This project uses machine learning to predict employee salaries based on various factors such as years at the company, satisfaction level, and average monthly hours worked. The application is built using Python, leveraging libraries like Pandas, Scikit-Learn, and Streamlit for building the model and interactive web interface.
The Salary Prediction App takes inputs from the user through an interactive Streamlit interface and uses pre-trained machine learning models to predict an employee’s salary. The model is trained using a dataset that contains information about employees' job titles, departments, satisfaction levels, hours worked, and more.
The following steps were taken to build the project:
- Data Cleaning: The dataset was cleaned by removing unnecessary columns and handling missing or duplicate values.
- Data Visualization: Various visualizations were created to show trends in the dataset, such as salary by job title, gender count, and department-wise salary averages.
- Feature Scaling: The features were standardized using Scikit-learn’s
StandardScaler
. - Model Training: Several machine learning models (Linear Regression, Support Vector Regression, and Random Forest Regressor) were trained to predict the salary based on the cleaned dataset.
- Hyperparameter Tuning: GridSearchCV was used to find the best parameters for the Support Vector Regressor and Random Forest models.
- Deployment: The model is deployed using Streamlit, allowing users to interactively input data and receive salary predictions.
The dataset was loaded and preprocessed using the following steps:
- Dropped the
Employee_ID
column. - Checked for missing values and duplicates.
- Cleaned noisy data and ensured that only relevant information was kept for analysis.
Visualizations were created to gain insights into the dataset:
- Gender Count: A pie chart of the distribution of male and female employees.
- Average Salary by Job Title: A line plot showing the average salary across different job titles.
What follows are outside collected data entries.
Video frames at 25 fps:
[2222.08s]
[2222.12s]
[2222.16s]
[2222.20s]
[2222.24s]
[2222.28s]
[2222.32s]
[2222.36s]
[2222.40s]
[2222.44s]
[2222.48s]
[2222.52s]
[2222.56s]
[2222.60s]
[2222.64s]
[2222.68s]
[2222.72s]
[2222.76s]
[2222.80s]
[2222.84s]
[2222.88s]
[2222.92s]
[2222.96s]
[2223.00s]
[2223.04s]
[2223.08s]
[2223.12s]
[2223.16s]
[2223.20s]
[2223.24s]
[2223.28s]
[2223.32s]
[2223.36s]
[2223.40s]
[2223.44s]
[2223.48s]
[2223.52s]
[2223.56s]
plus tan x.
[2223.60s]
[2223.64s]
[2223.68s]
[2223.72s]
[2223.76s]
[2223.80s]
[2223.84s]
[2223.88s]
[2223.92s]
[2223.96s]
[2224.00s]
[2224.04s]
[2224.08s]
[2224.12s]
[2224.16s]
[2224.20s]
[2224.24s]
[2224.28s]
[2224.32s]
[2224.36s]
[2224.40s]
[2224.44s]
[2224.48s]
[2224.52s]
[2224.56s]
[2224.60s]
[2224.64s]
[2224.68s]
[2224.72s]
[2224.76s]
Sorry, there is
- Salary by Department & Promotion: Grouped average salary by department and promotion status over the last 5 years.
Three machine learning models were used for salary prediction:
- Linear Regression: A simple regression model to predict salaries based on the features.
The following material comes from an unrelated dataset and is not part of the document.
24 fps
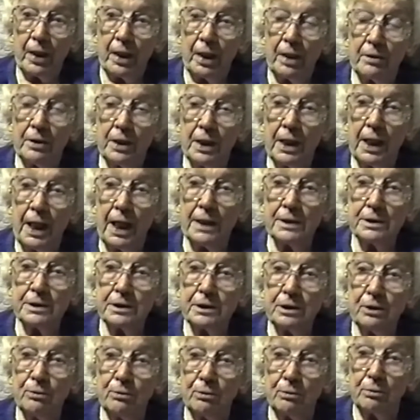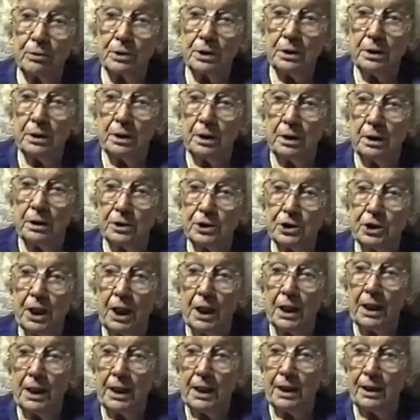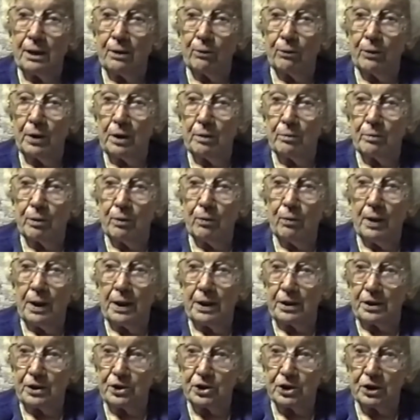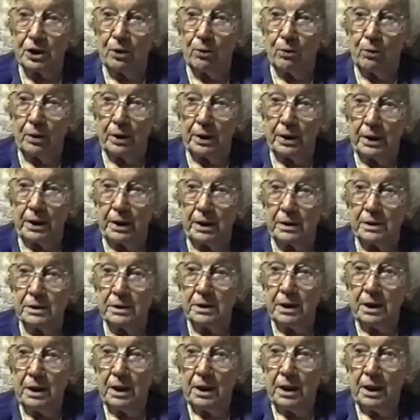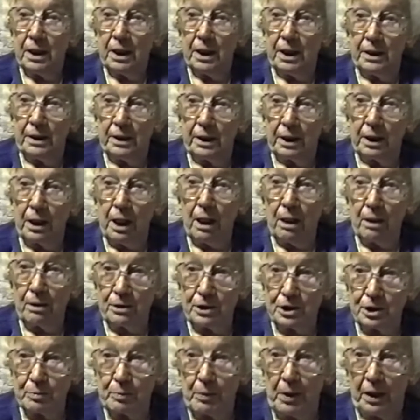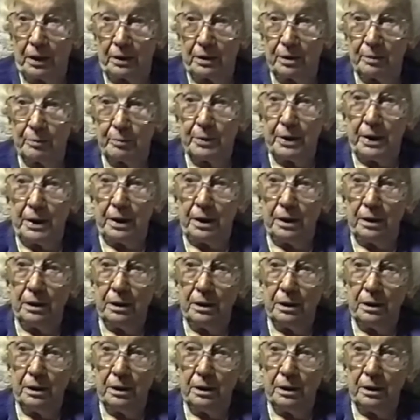And then I sold Charlie Ann and Wilbur where the store is, and the garden spot up here.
- Support Vector Regression (SVR): A more complex model using a hyperparameter grid search to tune the best parameters.
- Random Forest Regressor: An ensemble learning model also optimized through grid search.
- GridSearchCV was employed to optimize the Support Vector Regressor and Random Forest Regressor models by testing multiple hyperparameters like the number of estimators, maximum depth, and kernel types.
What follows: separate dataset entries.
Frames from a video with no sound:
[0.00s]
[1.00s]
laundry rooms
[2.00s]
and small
The models were evaluated using:
- Mean Absolute Error (MAE)
- Root Mean Squared Error (RMSE)
The project is deployed using Streamlit, which provides an interactive web interface where users can input the following parameters:
- Years at the company
- Satisfaction level
- Average monthly hours worked
Upon clicking the "Predict Salary" button, the model predicts the salary based on the input values and displays the result to the user.
To run this project locally, the following Python libraries are required:
pandas
matplotlib
seaborn
scikit-learn
joblib
streamlit
You can run the file code using the following command:
streamlit run app.py